Par ailleurs, l’aspect complexe, dynamique, précis, orienté et agentif du processus d’accompagnement peut s’observer à partir de la mise en relation des phases réalisées à travers le processus (Bandura, 1989; 1991; 2000; Butler et Schnellert, 2012; Butler, Schnellert et MacNeil, 2015; Cartier, Butler et Bouchard, 2010).

- L’aspect complexe du processus d’accompagnement s’observe dans la variété des objectifs poursuivis et des pratiques, la hiérarchisation des objectifs en sous-objectifs, le nombre de composantes ciblées liées à l’enseignant (p. ex. nombre de phases du processus d’enseignement), la variété des ressources mobilisées ainsi que dans le nombre d’objectifs dont l’atteinte de résultats est contrôlée. Selon Bandura (1991), pour qu’il y ait accomplissement, les buts doivent être atteignables, hiérarchisés sous forme d’objectifs à court terme de telle sorte qu’ils ne soient pas là seulement pour servir des buts plus généraux, mais qu’ils soient significatifs pour la personne et qu’ils soient exigeants afin de générer de l’effort.

- L’aspect dynamique du processus d’accompagnement s’observe dans la façon dont se manifestent ses composantes à travers divers cycles d’actions et leur changement dans une situation et entre différentes situations lors de « la réalisation d’un événement dans le temps » (Cartier et Butler, 2016, p. 7).

- L’aspect précis du processus d’accompagnement est mis en évidence dans une formulation d’objectifs clairs et atteignables à court ou à moyen terme (Bandura, 1991; Butler et Schnellert, 2012; Cartier, Butler et Bouchard, 2010).

- L’aspect orienté du processus d’accompagnement se décèle d’abord dans la cohérence de l’objectif avec le problème identifié ou la situation idéale souhaitée et ensuite dans l’alignement de la planification, la mise en œuvre, le contrôle et l’ajustement sur cet objectif. Cette définition de l’orientation est la traduction retenue pour ce que Butler et Schnellert (2012) nomment goal- directed.
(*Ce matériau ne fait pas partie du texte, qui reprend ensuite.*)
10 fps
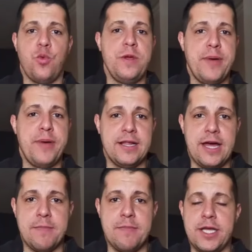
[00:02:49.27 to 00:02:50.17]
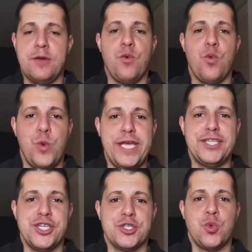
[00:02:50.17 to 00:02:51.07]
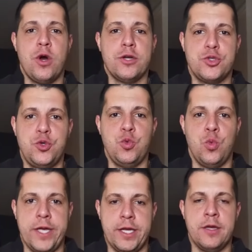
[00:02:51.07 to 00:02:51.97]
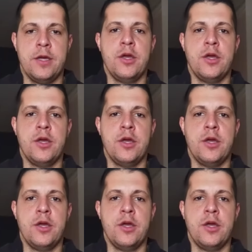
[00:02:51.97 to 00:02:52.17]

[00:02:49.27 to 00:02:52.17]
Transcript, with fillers: We pay a lot of money. We just want to win.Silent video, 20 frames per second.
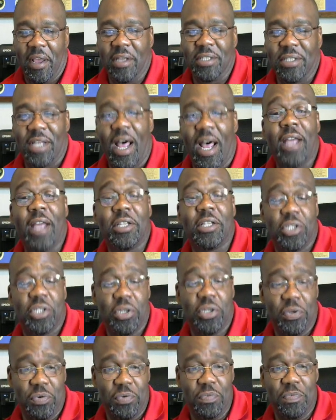because I
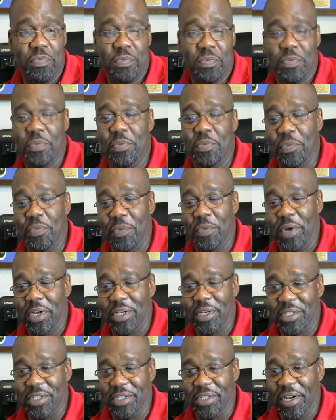too
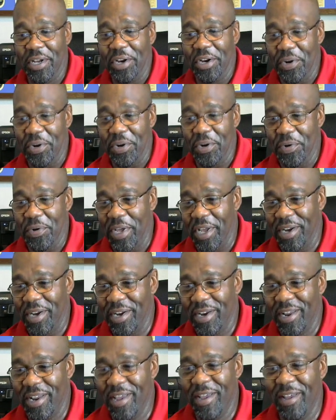was a knucklehead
- L’aspect agentif du processus d’accompagnement s’observe à travers les objectifs et les pratiques d’accompagnement mises en œuvre. Les objectifs peuvent tenir compte des besoins exprimés par les enseignants ou leur être imposés avec ou sans consultation préalable. Les pratiques, par ailleurs, peuvent favoriser l’expression des enseignants et leur engagement dans leur propre processus d’apprentissage et d’enseignement ou avoir un caractère directif, c’est-à- dire reposer sur des normes à être intégrées et appliquées. Cette définition est inspirée de Bandura (1989; 2000) et Butler, Schnellert et MacNeil (2015).

Enfin, pour ce qui est du concept d’interrelation, Larousse (2001) le définit comme la « relation réciproque entre deux choses, pays, etc. » (p. 584). Dans la présente étude, la relation réciproque qui est considérée est celle qui existe entre d’une part le processus d’accompagnement et d’autre part les caractéristiques individuelles du conseiller pédagogique et les caractéristiques du contexte. Cette interrelation peut constituer un autre aspect du processus d’accompagnement en plus de l’aspect de complexité, de dynamisme, d’orientation, de précision et d’agentivité. Ce choix diffère de celui de Cartier et Butler (2016) qui utilisent l’interrelation pour décrire la relation réciproque qui existe entre « divers éléments de l’environnement » (p. 7) et entre les différentes phases du processus d’apprentissage autorégulé. C’est plutôt le terme

« contextualisé » qu’elles utilisent pour caractériser le processus d’accompagnement par rapport au contexte.